INSTRUCTIONS FOR THE TASK: Each entry is to be retyped exactly as it appears, and each image is to be dropped.

MATERIAL PROVIDED:
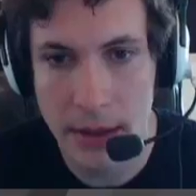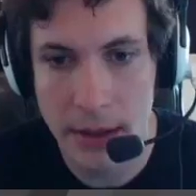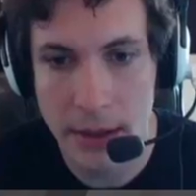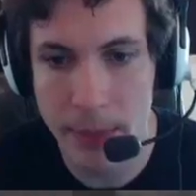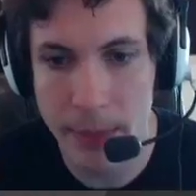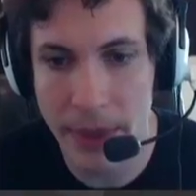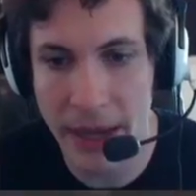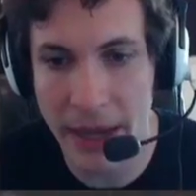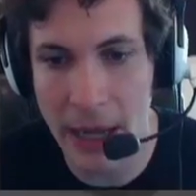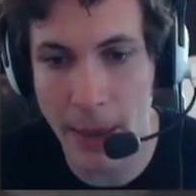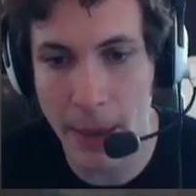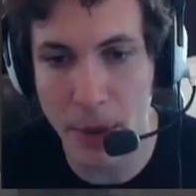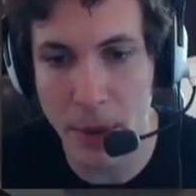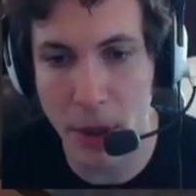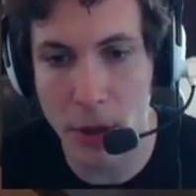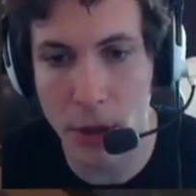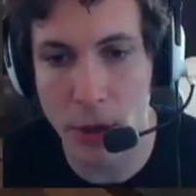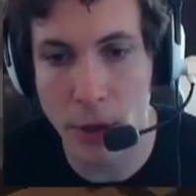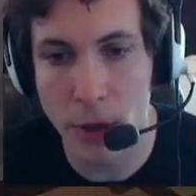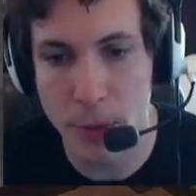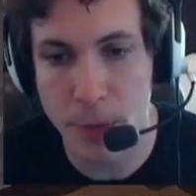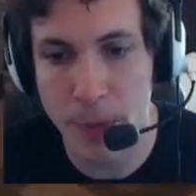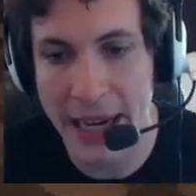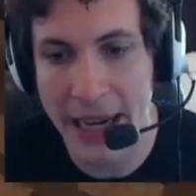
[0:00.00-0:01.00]
Pick up your
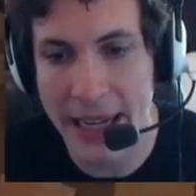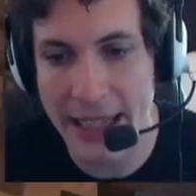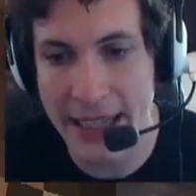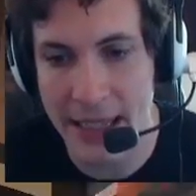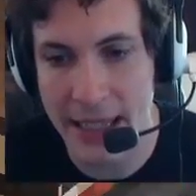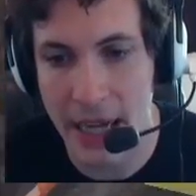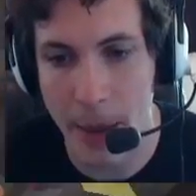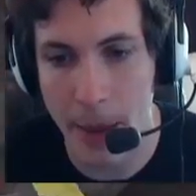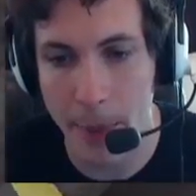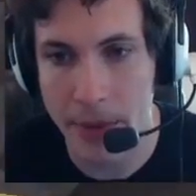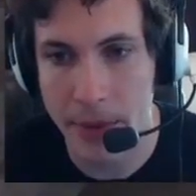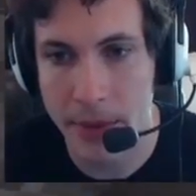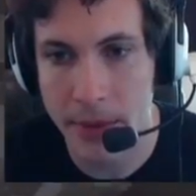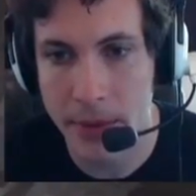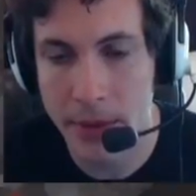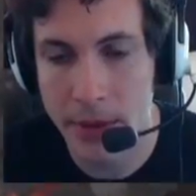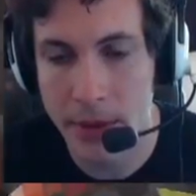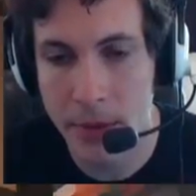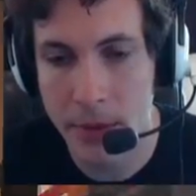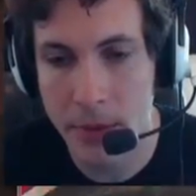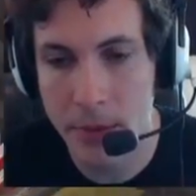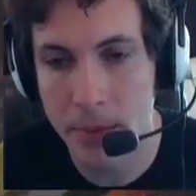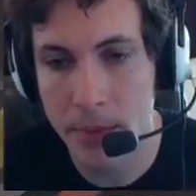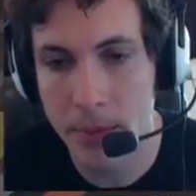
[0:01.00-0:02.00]
loot. Pick it up.
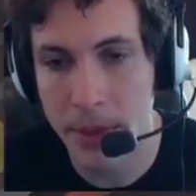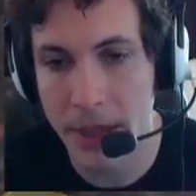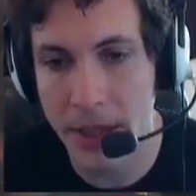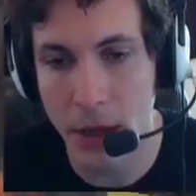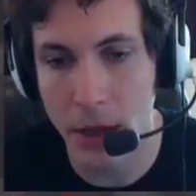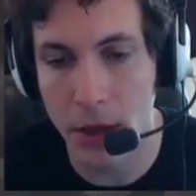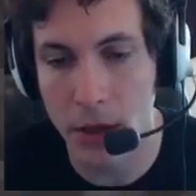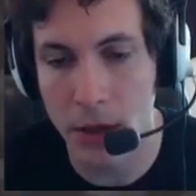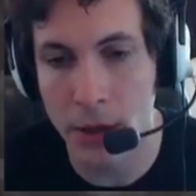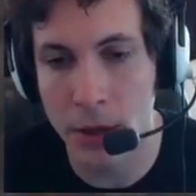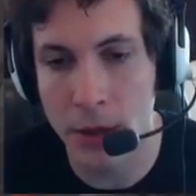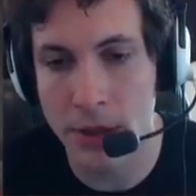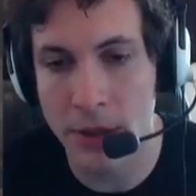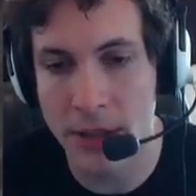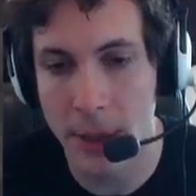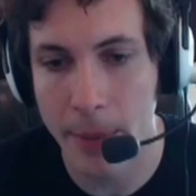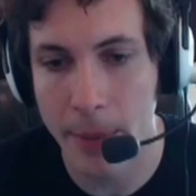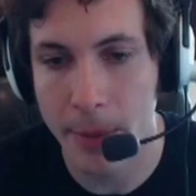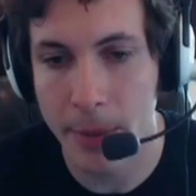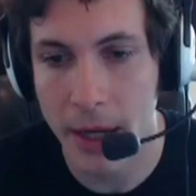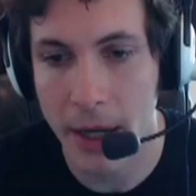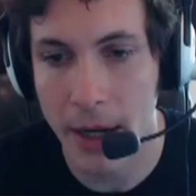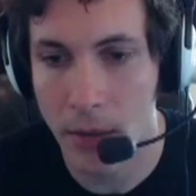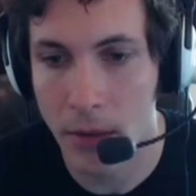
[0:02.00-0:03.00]
Pick your loot
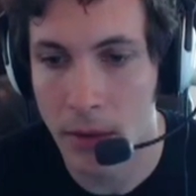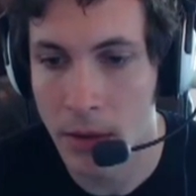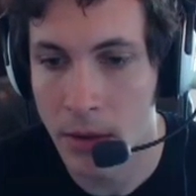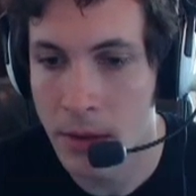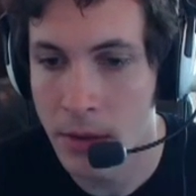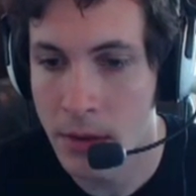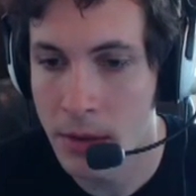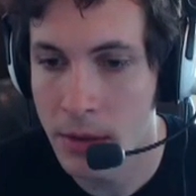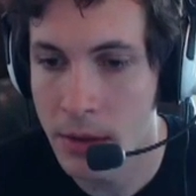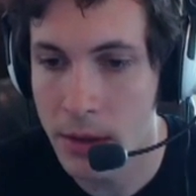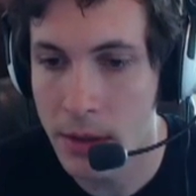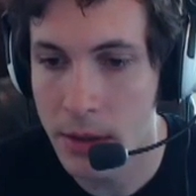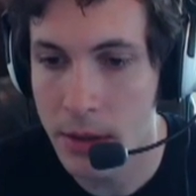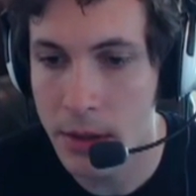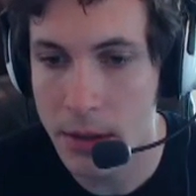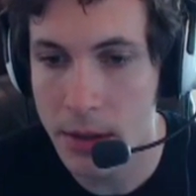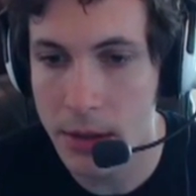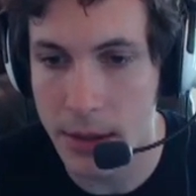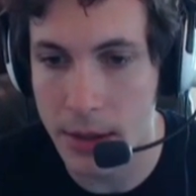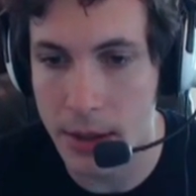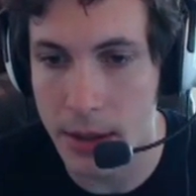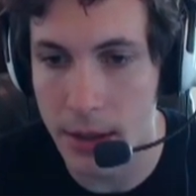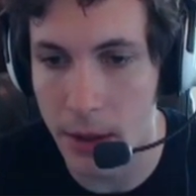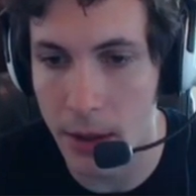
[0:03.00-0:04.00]
girl.
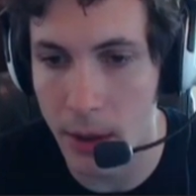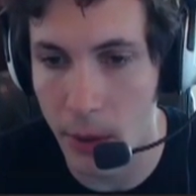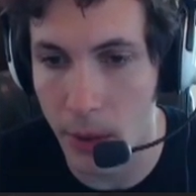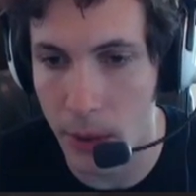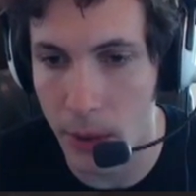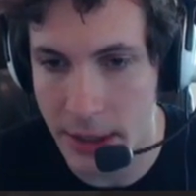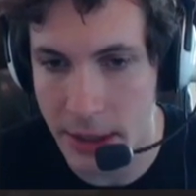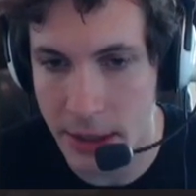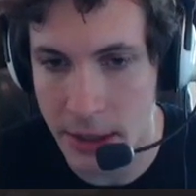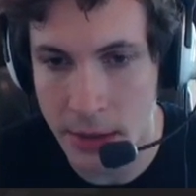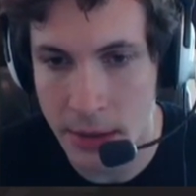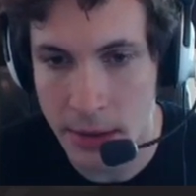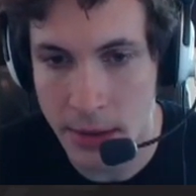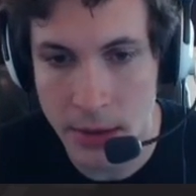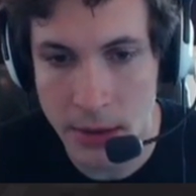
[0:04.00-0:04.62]
Good lord.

ANSWER:
[0:00.00-0:01.00]
Pick up your
[0:01.00-0:02.00]
loot. Pick it up.
[0:02.00-0:03.00]
Pick your loot
[0:03.00-0:04.00]
girl.
[0:04.00-0:04.62]
Good lord.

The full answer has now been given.